"En korkunç canavarlar ruhlarımızda gizlenenlerdir." –
Edgar Allan Poe
1923’te Japonya’da meydana gelen 7.9 şiddetindeki Büyük Kantō Depremi halkı hem maddi hem de manevi anlamda hezeyana uğratmıştı. Tarihin en yıkıcı depremlerinden biri olan Kantō Depremi, maalesef ki yaklaşık 140,000 kişinin hayatını yitirmesine sebep olmuştu. Kantō bölgesindeki yerleşim yerleri neredeyse kullanılmaz hale gelmiş, Tokyo’nun ise büyük bir bölümü harap olmuştu. İç göçler ve sosyoekonomik sıkıntılar birleşince toplumsal buhran Japonya halkı için kaçınılmaz olmuştu. Onca sıkıntının yanına bir de psikolojik hastalıklar eklenmişti. Suç oranı gitgide artmıştı, artık üçüncü sayfa haberleri gazetelerin en çok göz atılan bölümü haline gelmişti. Cinayetler, hırsızlıklar, adam yaralamalar, tecavüzler birer gündem maddesi olmuştu. Japonya’da böylesine bir kaos yaşanırken, bu haberlerden de esinlenerek ortaya bir sanat akımı çıkmıştı: ero-guro-nansensu (erotic grotesque nonsense) yani ‘’erotik-grotesk-saçmalık’’. Adeta haberlerdeki kanlar edebiyatın üzerine de sıçramıştı. Bu akımın edebiyattaki öncüsü olarak ise
Edogawa Rampo görülüyordu.
Asıl adı Tarō Hirai olan Rampo, kendisine müstear ad yani mahlas olarak ‘’Edogawa Rampo’’ ismini seçmiştir. Bunun sebebi ise Amerikan gotik, polisiye, gerilim yazarı ve şair
Edgar Allan Poe’ya olan hayranlığından kaynaklanıyordu. Edgar Allan Poe isminin Japonca’da telaffuzu ‘’EdogaAranPo’’dur. Kendisine bu ismi seçerek Poe’ya adeta bir saygı duruşu sergilemiştir. Rampo’nun öykülerini okuduğumuzda Allan Poe’nun onun kalemi üzerindeki etkilerini görebilmek de pek mümkündür. Kendisinin severek okuduğu ve ilham aldığı Batılı bir yazar daha var:
Arthur Conan Doyle . Örnek aldığı yazarlar gibi kendisi de polisiye, gizem, gerilim ve korku temalı hikâyeler yazmıştır. Tıpkı Doyle’un Sherlock Holmes’ü ve Allan Poe’nun Dedektif Auguste Dupin’i gibi, Rampo’nun da kendine has bir dedektif karakteri vardı: Dedektif Kogoro Akechi.

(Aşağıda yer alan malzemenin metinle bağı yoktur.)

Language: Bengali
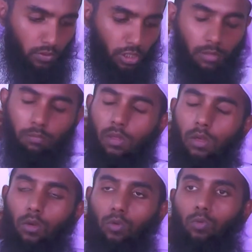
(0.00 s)
যে
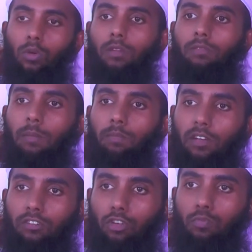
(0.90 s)

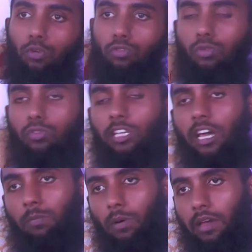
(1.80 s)
আপনার ওই পশুর
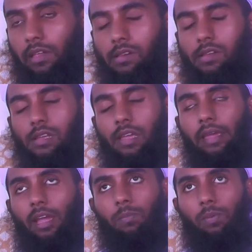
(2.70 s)
চার পায়ের
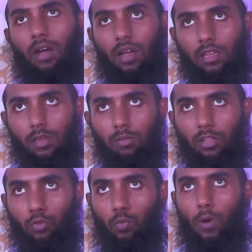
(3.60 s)
এক পা কিংবা
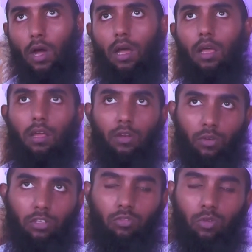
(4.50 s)
দু পা
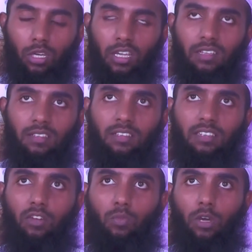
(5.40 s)
নষ্ট হয়ে গেছে
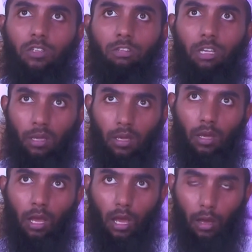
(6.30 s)
যেটার উপর সে
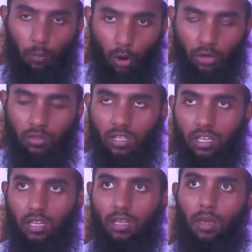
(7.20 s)
ভর
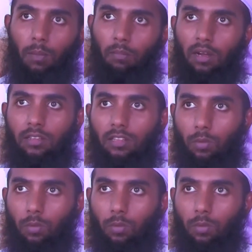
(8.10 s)
দিয়ে মাটিতেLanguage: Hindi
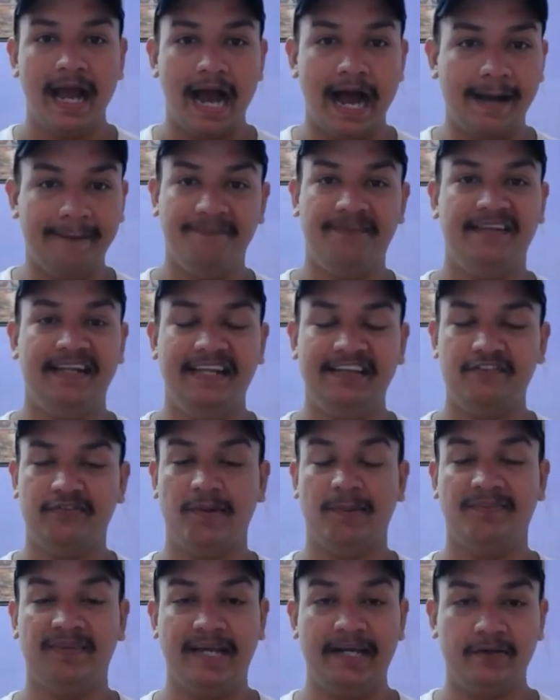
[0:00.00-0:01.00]
आप इस
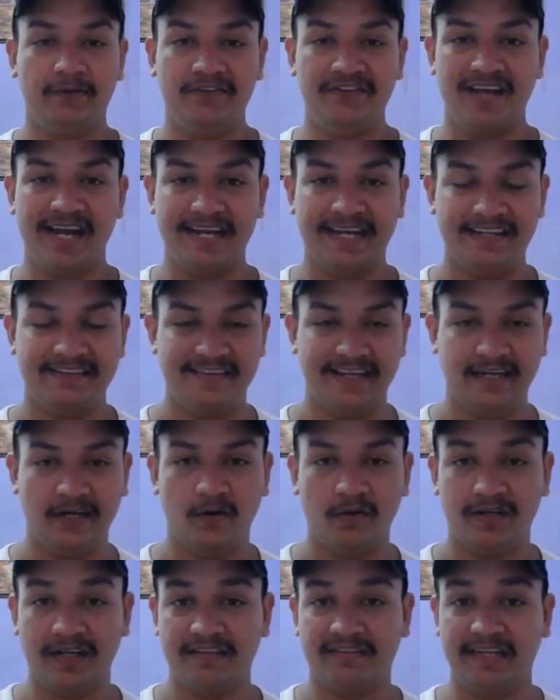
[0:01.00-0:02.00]
वेबसाइट को जाके
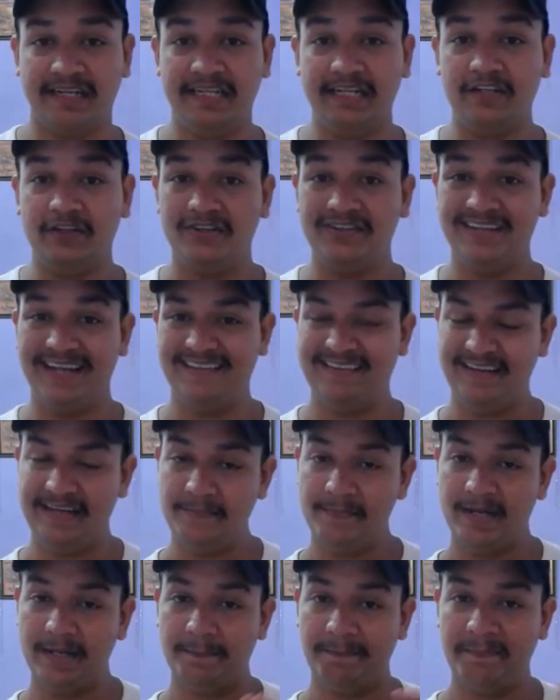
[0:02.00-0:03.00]
चेकआउट कर सकते हैं तो जैसे
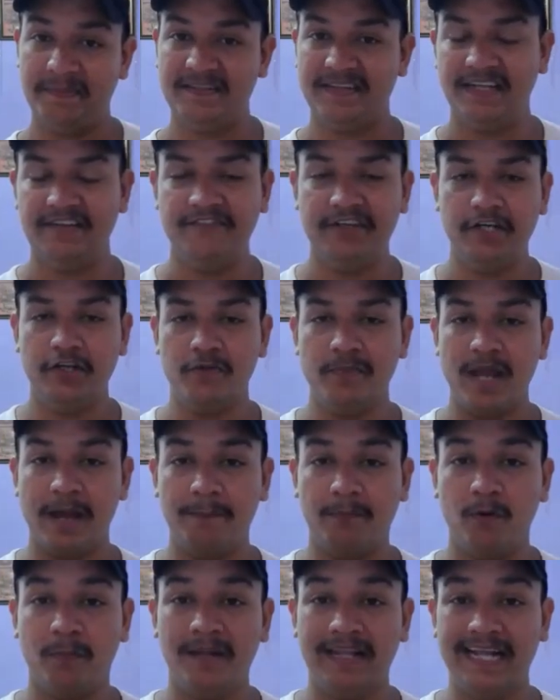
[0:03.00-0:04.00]
कि मैंने पिछली वीडियो में
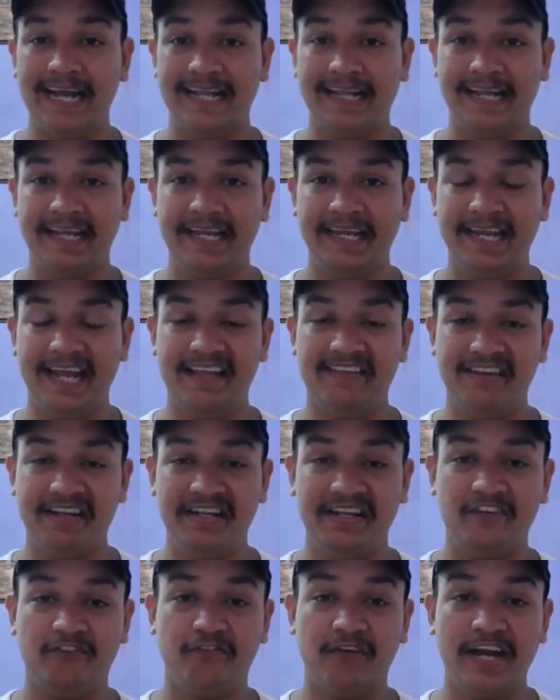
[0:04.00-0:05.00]
आपको बताया था कि कैसे
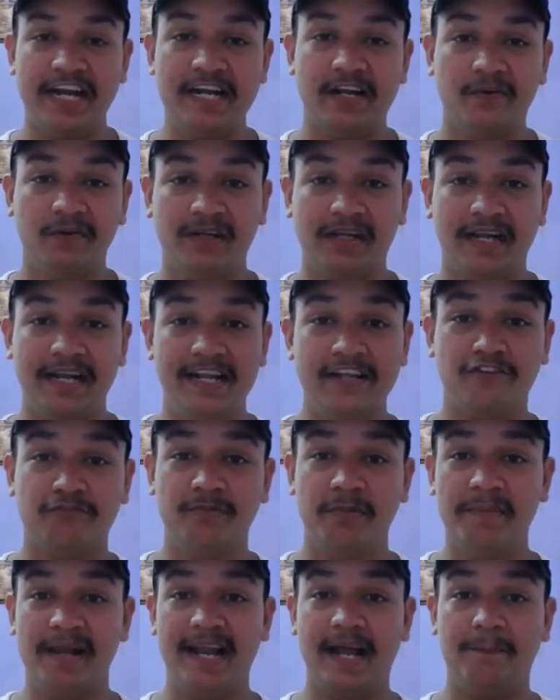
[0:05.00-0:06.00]
निच फाइंड आउट करने
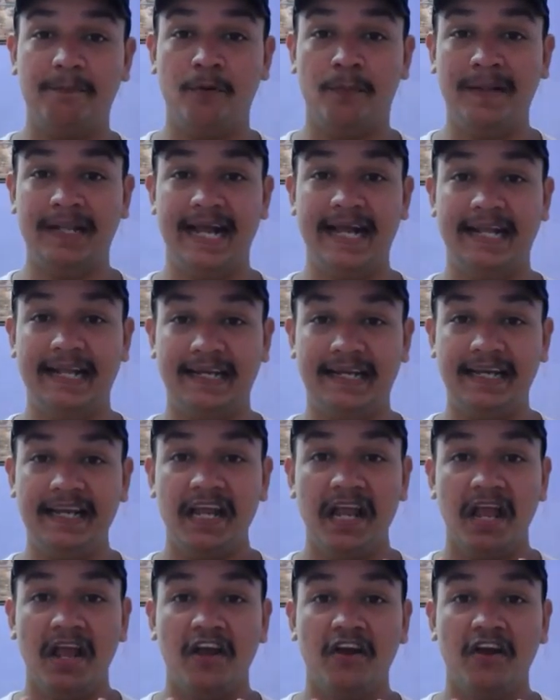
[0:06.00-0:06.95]
उसमें मैंने आपको बताया था किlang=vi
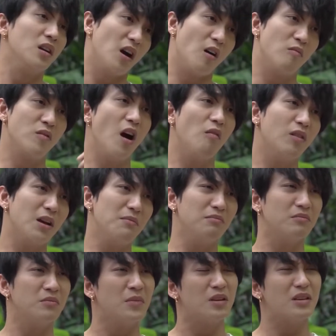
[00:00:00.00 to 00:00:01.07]
Ông ngốc lắm
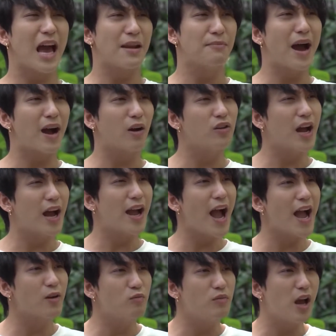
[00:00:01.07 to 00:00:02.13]
Đàn bà con gái
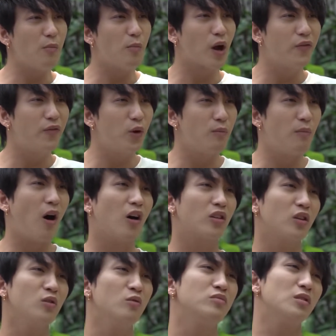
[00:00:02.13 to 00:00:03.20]
ai cũng đeo một cái phổi bò
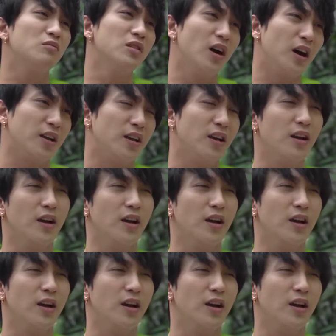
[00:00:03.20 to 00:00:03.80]
to đùng trong người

İthaki Yayınları tarafından hazırlanan Japon Klasikleri serisinin altı numarası olan
Aynalar Cehennemi ve Diğer Öyküler kitabı ise Rampo’nun korku, gerilim, gizem temaları üzerine yazılan 12 hikâyesinden oluşan bir seçkidir. Birbirinden tekinsiz bu öyküler silsilesinde, aynalarla ve merceklerle dolu bir odada akıl sağlığını yitiren bir adam, tasarladığı koltuğun içerisine saklanarak oturanlarla aşk yaşayan ve tüyler ürperten itiraflarda bulunan bir mobilyacı, sandığın içinde hapsolup sesini kimseye duyuramayan bir ihtiyar, labirent misali dolambaçlı ormanların içinde geçen karanlık bir rüya, bir saldırı sonucu sağ kolunu kaybeden bir piyanist, uykusunda suç işleyen bir uyurgezer, aşkından dolayı bir resmin içine girip dünyayı terk eden bir genç, sırf canı sıkılıyor diye kendine yeni cinayet yöntemleri keşfeden bir katil ve daha bir sürü ürkütücü şey hayal gücümüze konuk oluyor. Bütün bu 12 öykünün içerisinde benim favorilerim ise; ‘’İnsan Koltuk’’, ‘’Kırmızı Oda’’ ve ‘’O-Sei Sahnede’’ oldu. Ayrıca Rampo’nun öykülerini plot twist ile yani beklenmedik bir sonla bitirmesi, okurda büyük bir merak uyandırarak hızlı bir okuma yapmasını sağlıyor.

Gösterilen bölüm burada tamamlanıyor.